What exactly does that entail? Basically just crew training? Seems like we are largely out of the woods here!

Would they launch in spring 2025 with the 9 or so existing trainsets and bring the rest online as they are delivered?
 
According to a presentation at the Board Meeting (12/4/24), qualification testing for the Avelias has been completed and they are about to start pre-introduction training runs etc. Spring 2025 is still on track.
Acela 2 specific information from today's press release:

Completed qualification testing on the NextGen Acela with Alstom and will submit results to the Federal Railroad Administration soon
Successfully conducted more than 900 test runs and clocked over 90,000 miles of testing on the Northeast Corridor

https://media.amtrak.com/2024/12/amtrak-sets-all-time-ridership-record-in-fiscal-year-2024/
 
Suspect that Amtrak wants nothing to gum up inaugural month. Or at least first week. For it to go smoothly Amtrak will probably have a standby train set with engineer at NYP and WASH located on another platform. Maybe even another train set at PHL with engineer at either end in case it needs to be dispatched either direction.
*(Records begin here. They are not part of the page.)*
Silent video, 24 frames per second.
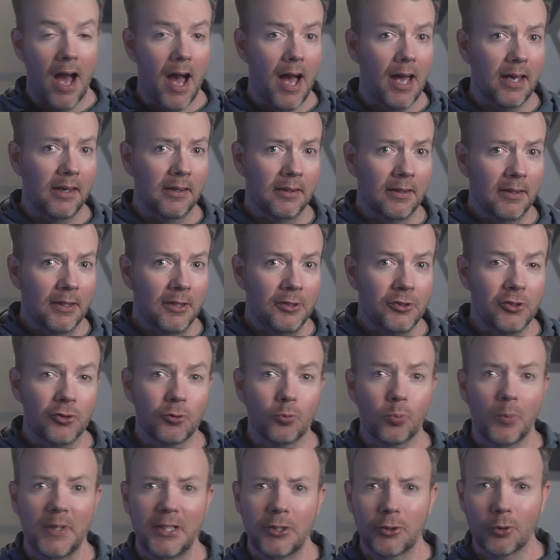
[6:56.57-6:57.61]
I
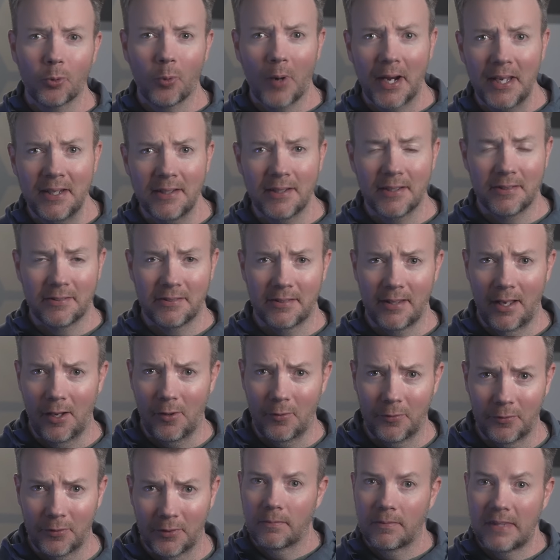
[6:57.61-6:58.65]
just retrained
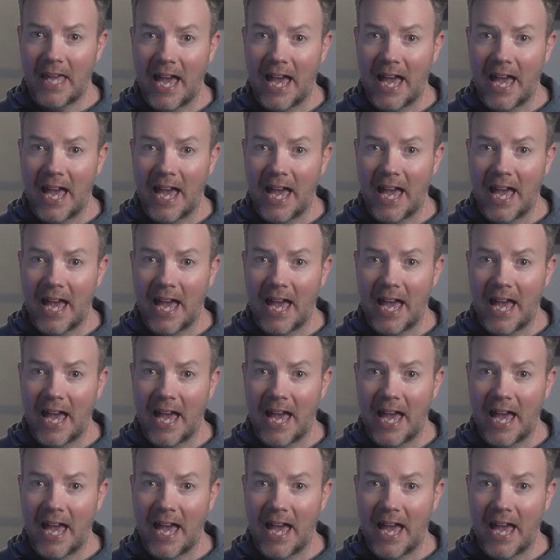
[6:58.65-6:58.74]
itself.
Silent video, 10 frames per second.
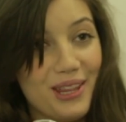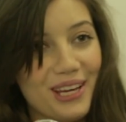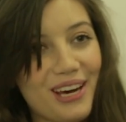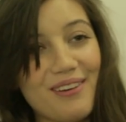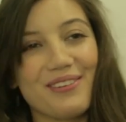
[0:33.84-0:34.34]
me the
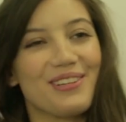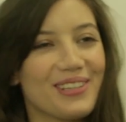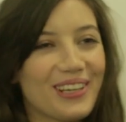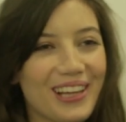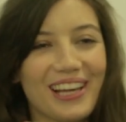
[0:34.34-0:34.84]
cover, so
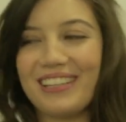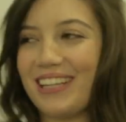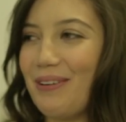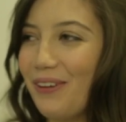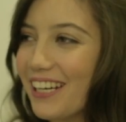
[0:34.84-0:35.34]
that,
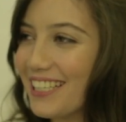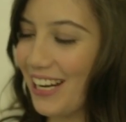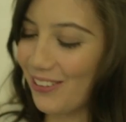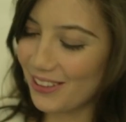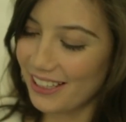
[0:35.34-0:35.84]
that worked
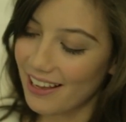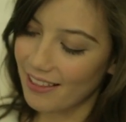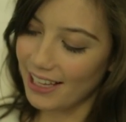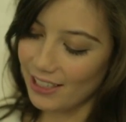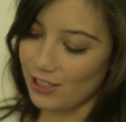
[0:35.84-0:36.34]
out.
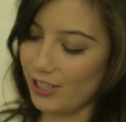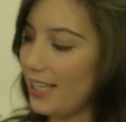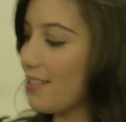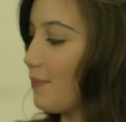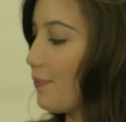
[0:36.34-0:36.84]
Thanks,
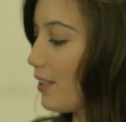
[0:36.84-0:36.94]
dress.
Wonder how soon additional Acela trips will be initiated? The pictures of the interiors showed seats that appeared much more comfortable than some of the other new Siemen's cars.
 
Both can be true, you can overcome the oscillations at speed and fail a different component of testing resulting in an overall delay
I am still waiting for a credible source for that rumor about egress test though.
 
Look, Ma! No catenary! Fast Company uncritically posted a dopey photo, allegedly from Amtrak: https://www.fastcompany.com/91242054/amtraks-sleek-new-high-speed-electric-trains-are-coming-next-spring?utm_source=firefox-newtab-en-us
Maybe the train coasted a couple of thousand miles beyond the end of the wire. And it appears to have baggage service too!
Nothing dopey about it. It is a real photo of an Avelia Liberty consist on a delivery run from the factory to Amtrak. Of course it is powered by a diesel at the far end.